I later read that Glawogger shot this on 16mm. “It looks a little warmer for me and I don’t really in an artistic way like the over-sharpness of digital imagery. Imagery is your paint, it makes something of a film if you do it this or that way. And also I always enjoyed the restriction of not filming everything or from every angle without even knowing why and how. So, I like to think about it, I like to create an image of my film and the restriction that film has is something valuable is something that works for my process of working. It’s very easy to become irrelevant if you come to the set with camera already turned on and you film everything all the time. It’s really hard to stay relevant these days.”
It’s so reassuring to have a filmmaker devoted to a philosophy. Love it, love, love it. It reminds me of Schwartz’s Paradox of Choice, a fantastic discussion.
Everything I’ve discussed so far is in regards to the filmmaking – the form, and not the content. At the risk of repeating myself, I believe when it comes to art, form is everything. It’s not what you tell, but how you tell it. But this is a film about prostution.

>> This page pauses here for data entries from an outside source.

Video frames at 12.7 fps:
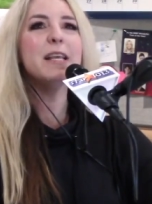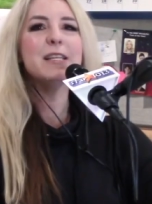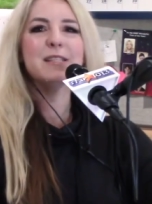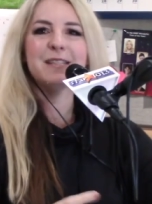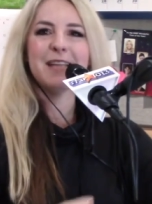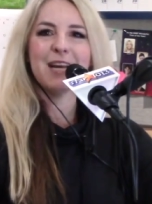
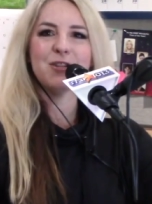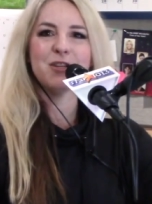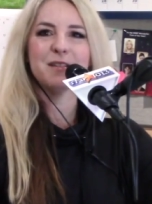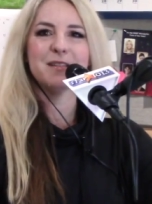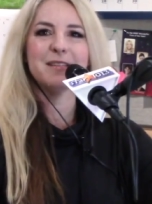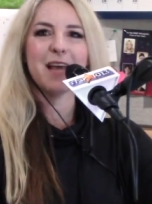
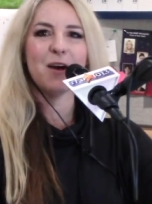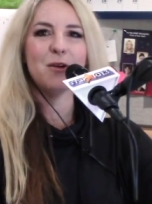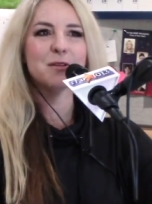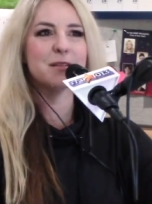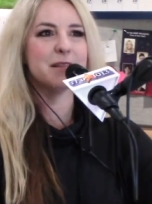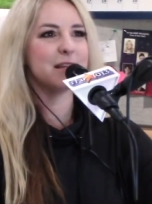station
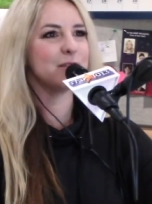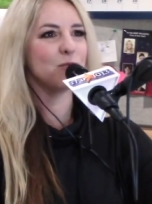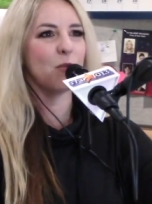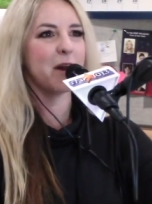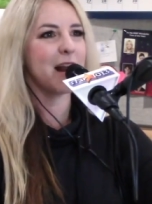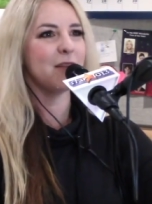sells this
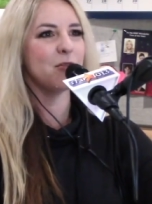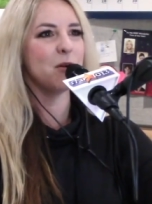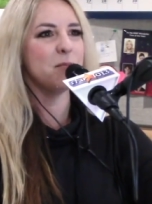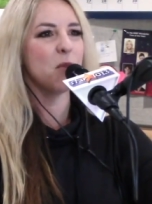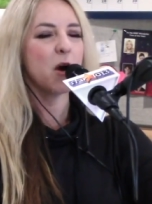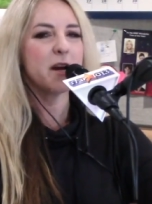
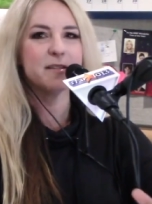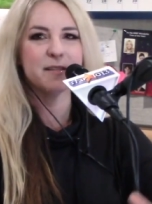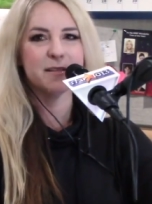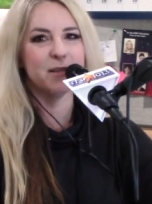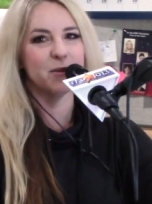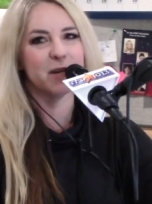whatever, Marcus
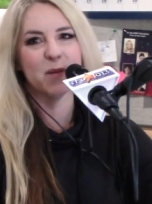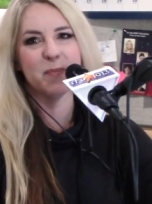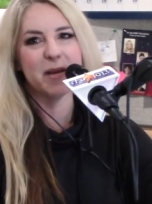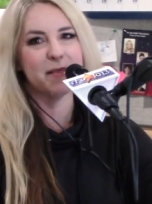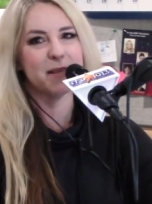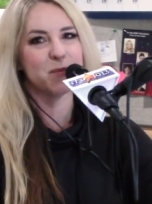is still going to
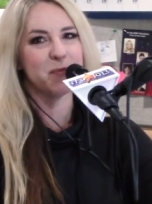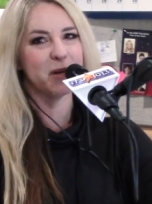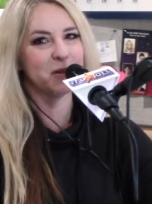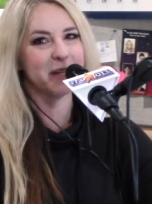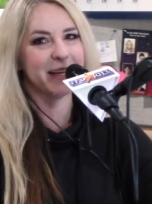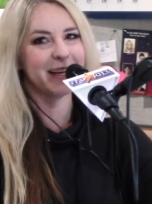be in this
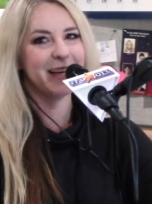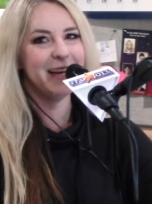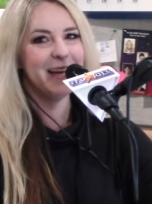building.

“There is beauty in the most tragic moments and there is aggression and boredom in the ordinary. There is hope in war and war in hope. Films that offer resolutions are nothing but bad art, because they cannot truly explore the diversity of the human soul.” – Michael Glawogger
The content. What can I say? There is an irony to the exchange, which ties in to the documentary form itself. What is real and what is fantasy? A prostitute pretends to herself it’s not real while pretending to the client that it is. These women are actresses.
This film only leaves me with questions. I thank Mr Glawogger for making it. I believe his intention is to open our eyes, our awareness. Being privy to this devestating world was saddening, confronting. I was left with very little hope. In fact, that seemed to be the consistent theme – a lack of hope. These girls are trapped for life.

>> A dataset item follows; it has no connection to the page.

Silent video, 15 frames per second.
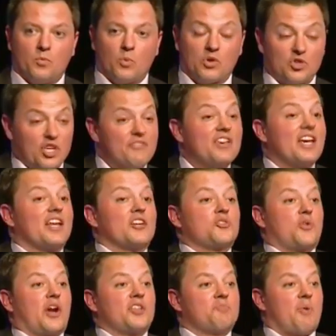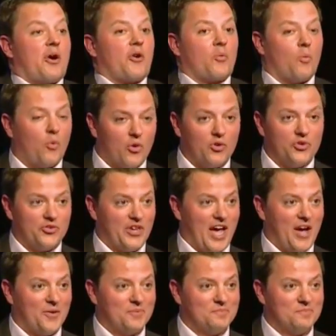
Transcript: We're living in a transparent world now.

What disturbed me most was the attitudes of the men. And if there is a solution to this problem – and in my opinion it is a problem – we need to examine why men’s attitudes are the way they are. Why do Bangladeshi women need to be married off by the age of 20? Why are the men so horny? As one man said, if it weren’t for the brothels the men would be raping women in the streets, and if not women, goats and cows. Really? It seems that brothels and prostitution are a symptom of a greater problem, not a cause of the problem. If there were a genuine human need for this kind of exchange, why are the men so disconnected from intimacy? Why are the women involved so broken, so in need of love? And that is what is missing in this whole business – love.